Nor’easter packing more snow for several cities than every storm last winter
Areas closer to the coast will endure fierce winds and flooding. Power outages and travel disruptions will be likely following the storm.
Widespread disruptions are sweeping across the northeastern United States as a potent snowstorm has unloaded more snow in one day in some places than every winter storm from last winter combined.
AccuWeather forecasters have been tracking the possibility for a blockbuster snowstorm since the middle of last week. And forecasters with the National Weather Service also began sounding the alarm about the storm. “A Nor'easter will affect the region bringing what will likely be the most impactful winter weather in several years,” the National Weather Service office in Mount Holly, New Jersey, said on Monday.
More than a foot of snow has already fallen across central and northern Pennsylvania as of Wednesday night. In southern New York state, including around the Binghamton area, snow totals have been in excess of 2 feet. Despite the heaviest snow missing the Interstate 95 corridor, it could still be a shock for residents in and around New York City, Philadelphia, Baltimore and Washington, D.C.
“The cities along the Northeast I-95 corridor have also been in a snow drought,” AccuWeather Senior Meteorologist Courtney Travis said.
Last winter was one of the least-snowiest seasons on record for the mid-Atlantic, including in Philadelphia which measured just 0.3 of an inch of snow. This was the second-lowest winter snowfall total for the city since record-keeping began.
A similar story unfolded in Washington, D.C., with the nation’s capital receiving just 0.6 of an inch of snow throughout all of last winter, significantly lower than the 18 inches of snow that falls in a typical winter. Ronald Reagan Washington National Airport only recorded a trace of snowfall with this event, with most of the precipitation coming in the form of rain.
“Last winter, the pattern just never really set up in the right way to bring a snowstorm to the mid-Atlantic,” AccuWeather Meteorologist Jake Sojda said.
“For much of the winter, the storm track favored a more western trajectory, closer to the Ohio Valley,” Sojda explained. “This repeatedly caused storms to bring warm air into the Northeast and mid-Atlantic ahead of them, and mainly rain with every storm.”
This week’s storm will be a shock to the system for people that have moved to the Northeast since the snow drought has started, as well as long-time residents that may have forgotten where they placed their snow shovels when they last used them two winters ago.
“The fact that a potentially historic snowstorm has arrived so early on this winter, right on the heels of such a snowless winter last year, adds to the contrast and apparent hyperbole of the storm,” Sojda said.

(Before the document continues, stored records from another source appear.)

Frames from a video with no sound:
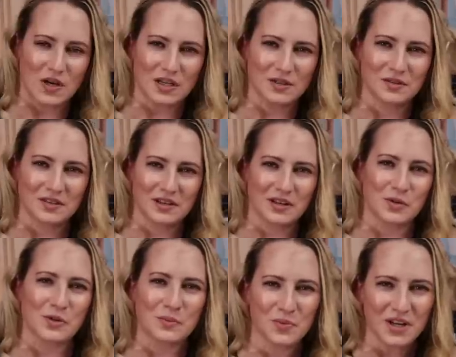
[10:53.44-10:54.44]
one. And I
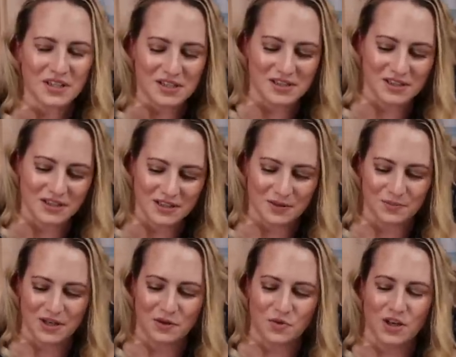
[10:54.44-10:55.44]
don't want to break the seal yet,
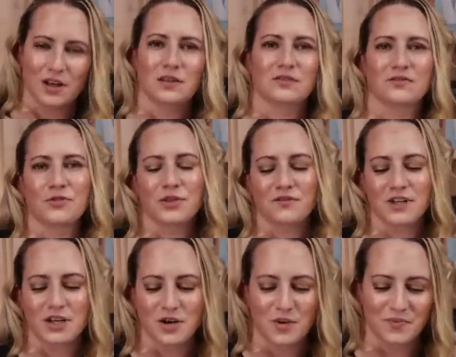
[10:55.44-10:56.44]
but I will for the
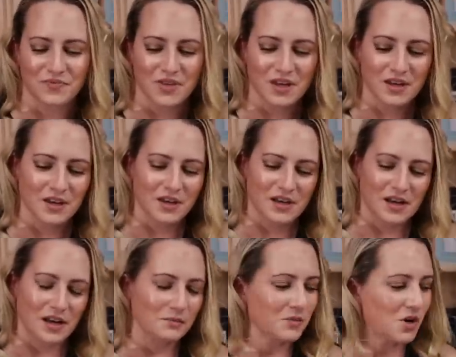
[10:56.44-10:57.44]
video.
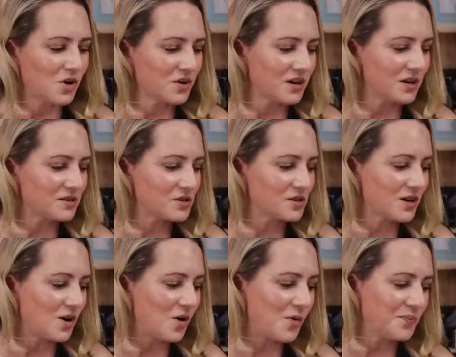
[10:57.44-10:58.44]
Okay,
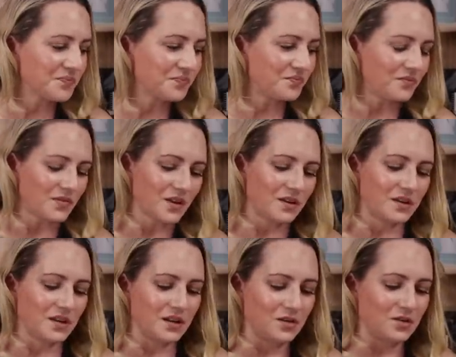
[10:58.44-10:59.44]
so
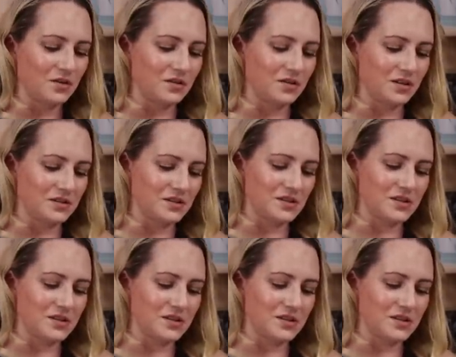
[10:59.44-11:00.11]
let's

By December standards, the storm is projected to be one of the largest storms in recent memory.
Philadelphia sees snowfall of 4 inches to 8 inches from a single storm, on average, once every 4.33 years during the year's final month, and it's been a while since the city has picked up more than 6 inches from a single event in December. “The last time that Philadelphia received more than 6 inches of snow on a single day from a snowstorm in December was on Dec. 8, 2013,” Travis said.
By 7 p.m. EST Wednesday, 5.7 inches had been recorded at Philadelphia International Airport, with snow mixing with sleet and freezing rain by this point.
A family plays on the snow on Independence Mall, Saturday, Jan. 23, 2016, in Philadelphia. (AP Photo/Matt Slocum)
Farther up I-95, New York City saw a total of 4.8 inches of snow last season in Central Park, well below its 28.5-inch average. AccuWeather is forecasting 10 inches to 15 inches of snow to fall in the Big Apple from this storm, more than enough to eclipse last season's snow total in one fell swoop. By midnight Thursday, the city had easily eclipsed this mark as 6.5 inches of snow and sleet had been measured at Central Park, with snow continuing to come down.
On average, New York City gets a 6-inch to 10-inch snowfall during December every 5.4 years. Prior to this snowstorm, the last time New York City saw more than 6 inches of snow from a single storm was on Dec. 26-27, 2010, when about 20 inches fell.
This year could be the year that those dreaming of a white Christmas have their dreams come true due to the December snowstorm, especially in areas where snow is measured in feet. Early Thursday morning, forecasters raised the AccuWeather Local StormMax™ from 30 inches to 40 inches, due to the heavy snow band setting up across the southern tier of New York state.
"Overall, a chillier pattern looks to last until Christmas, so if any locales get around a foot or more of snow, it could be enough to last until Christmas,” AccuWeather long-range meteorologist Tyler Roys said.
In the immediate wake of the storm, snow that melts during the day will likely freeze at night and make some untreated surfaces icy. The conditions is likely to greatly raise the potential for slip and fall incidents and auto accidents in the days and nights following the snowfall.